• Records to process
++++++++

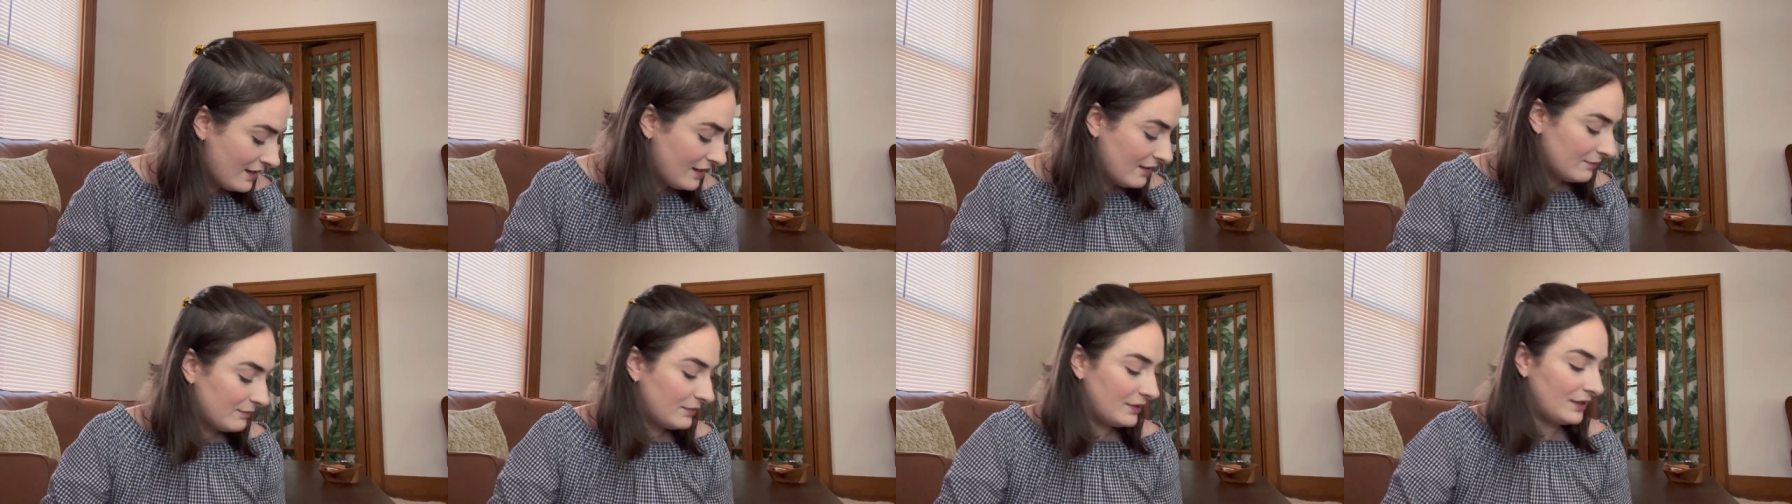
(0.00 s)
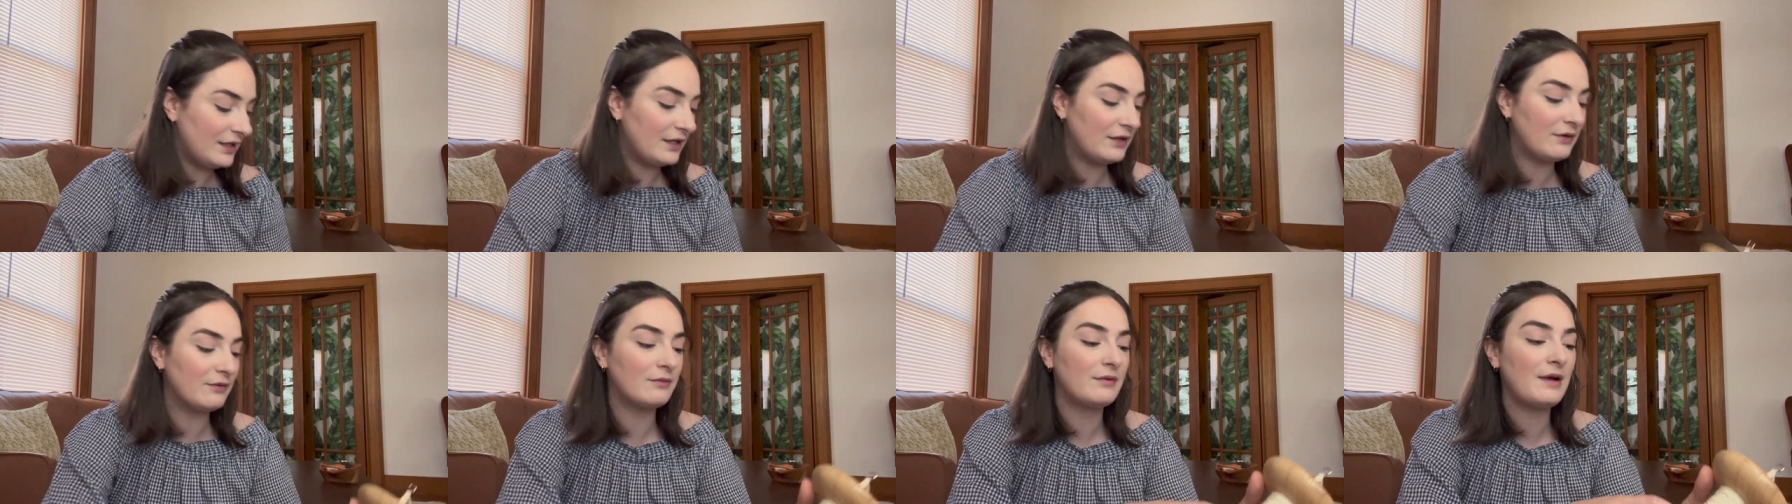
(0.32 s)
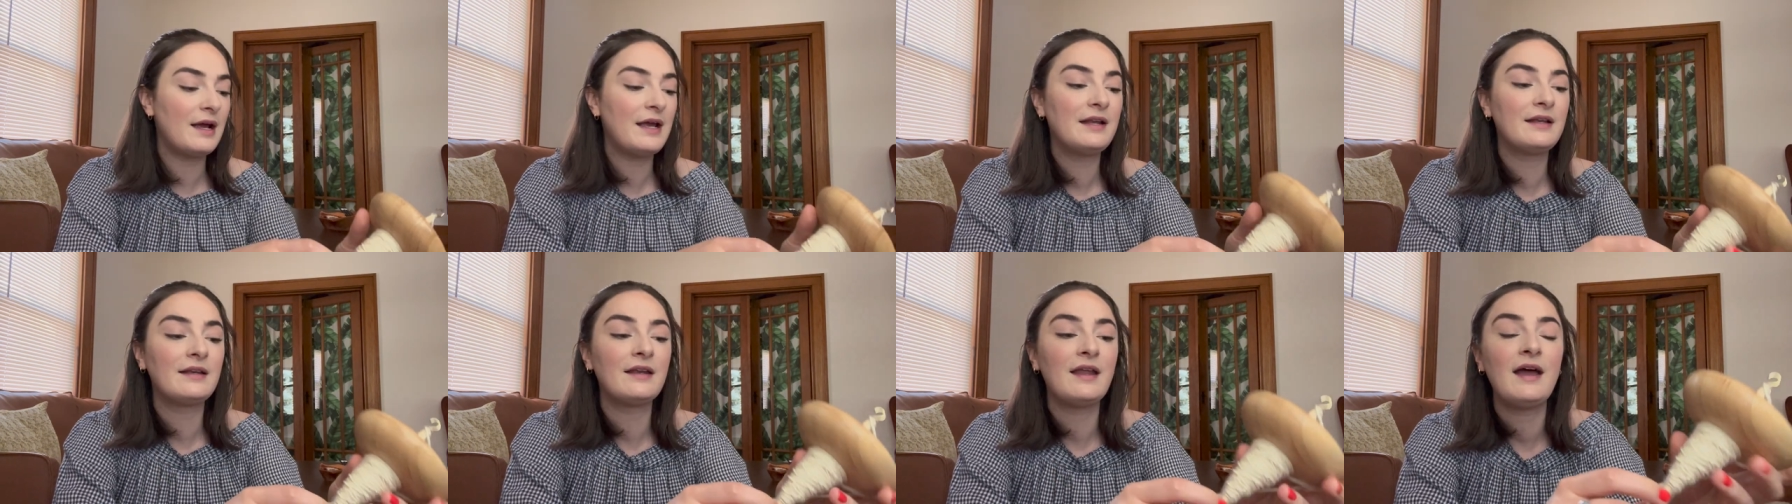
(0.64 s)
But like
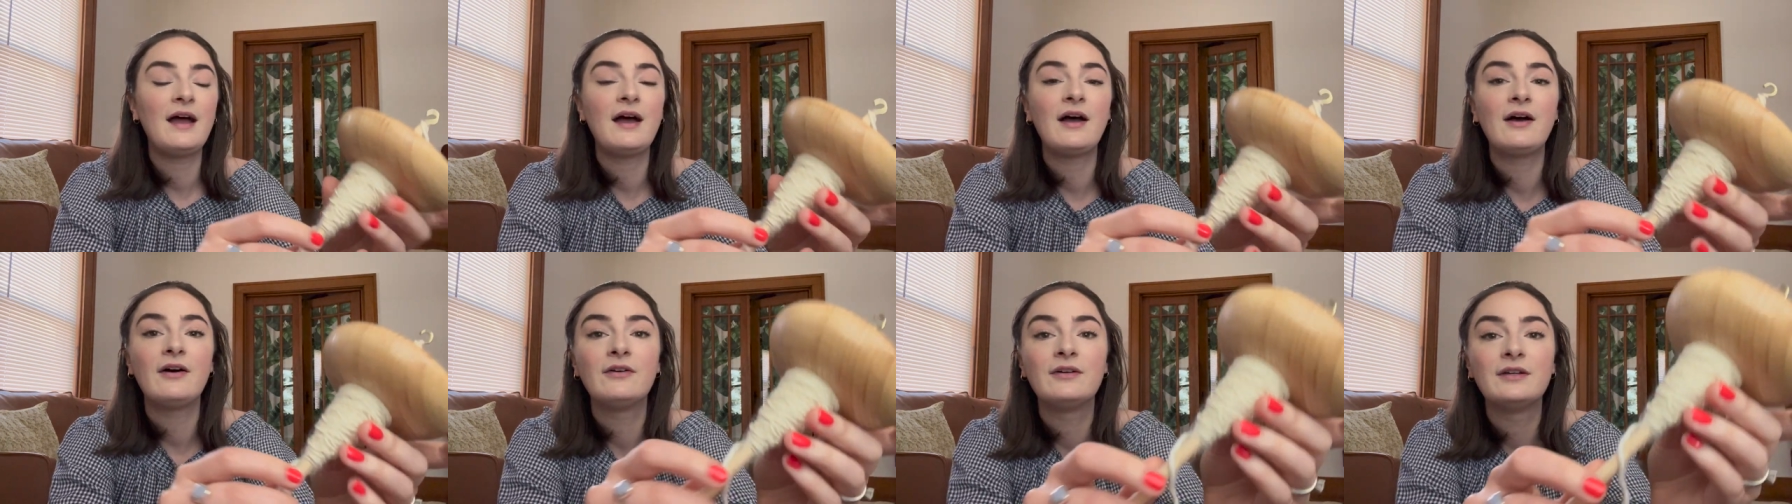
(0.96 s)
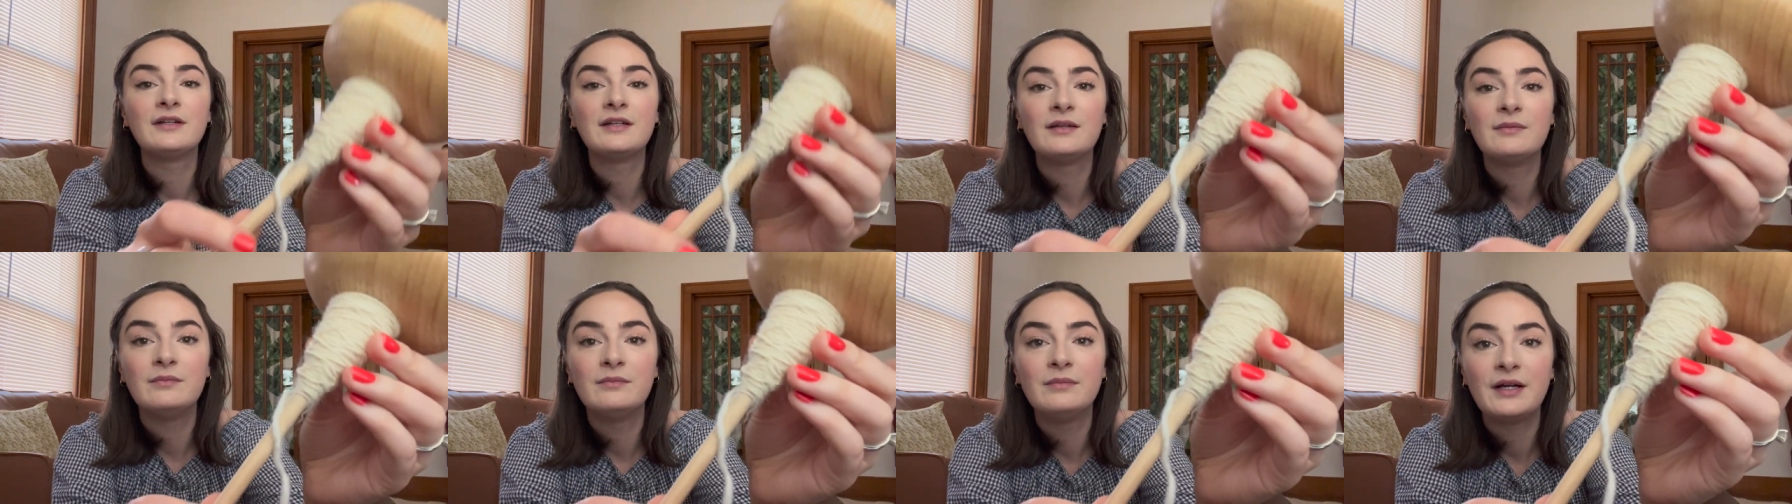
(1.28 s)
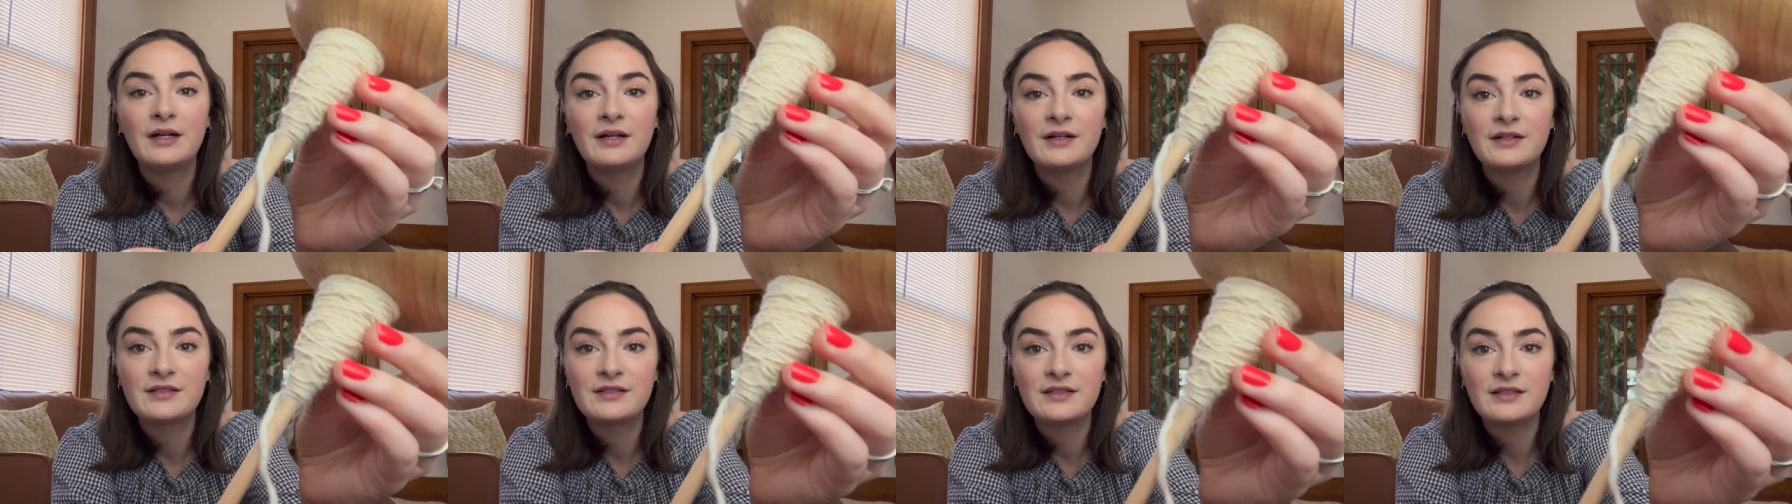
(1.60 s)
right now, in
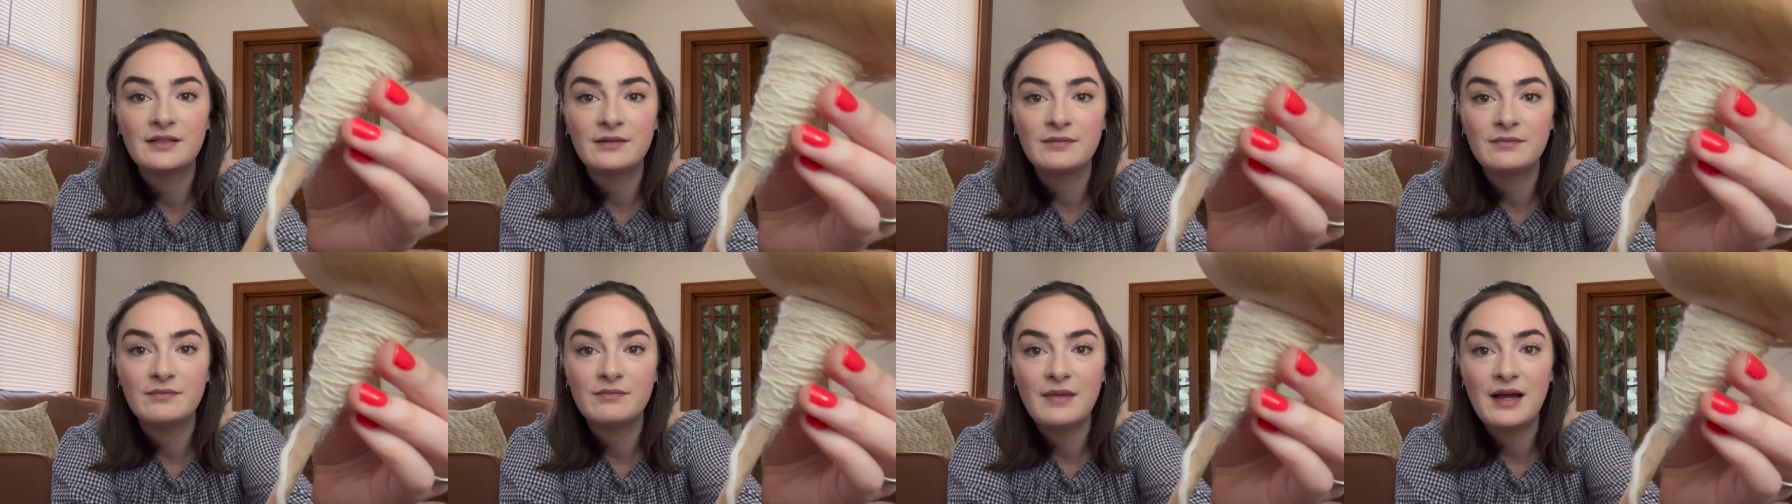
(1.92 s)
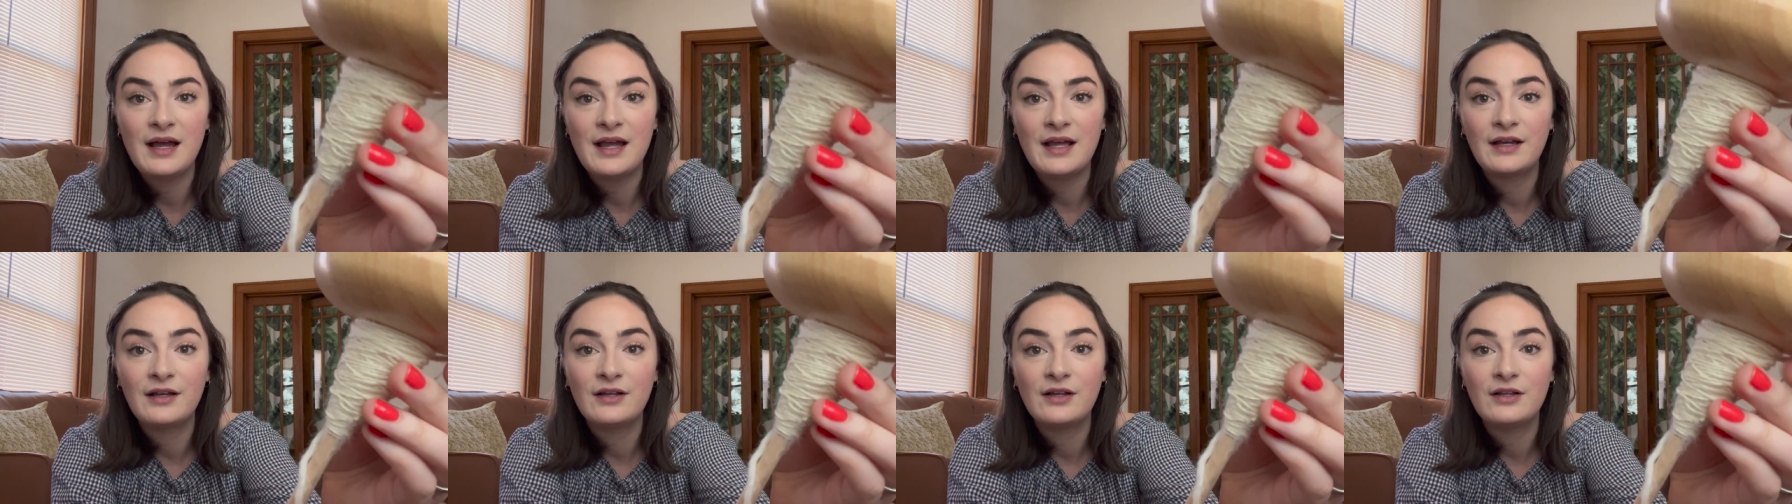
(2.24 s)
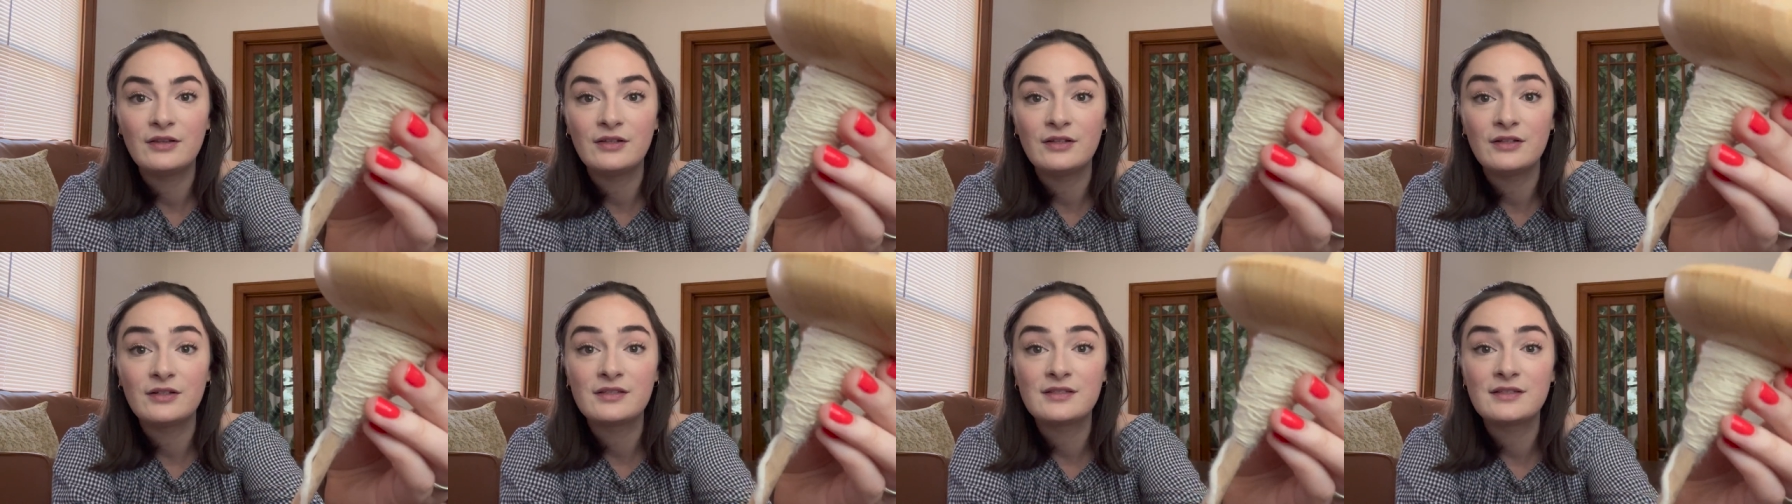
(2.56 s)
comparison, mine
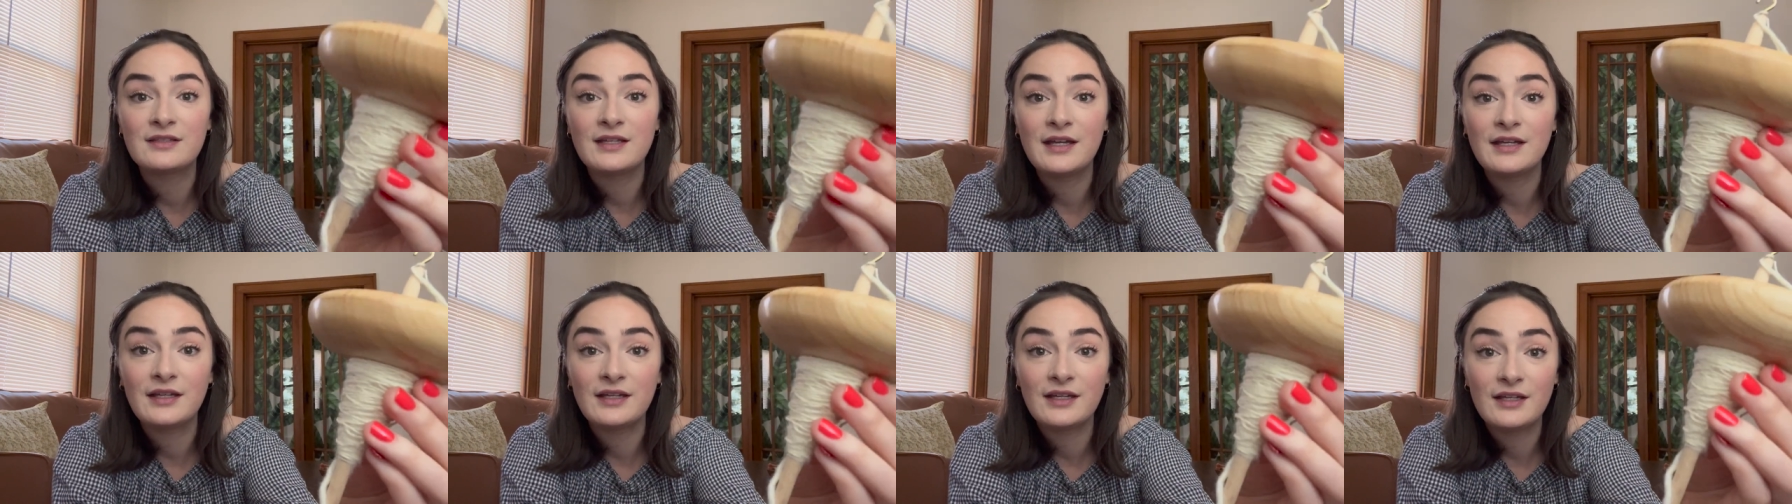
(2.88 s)
looks like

++++++++

Extract all the data above exactly, excluding every picture.

• Response to this exercise
(0.00 s)
(0.32 s)
(0.64 s)
But like
(0.96 s)
(1.28 s)
(1.60 s)
right now, in
(1.92 s)
(2.24 s)
(2.56 s)
comparison, mine
(2.88 s)
looks like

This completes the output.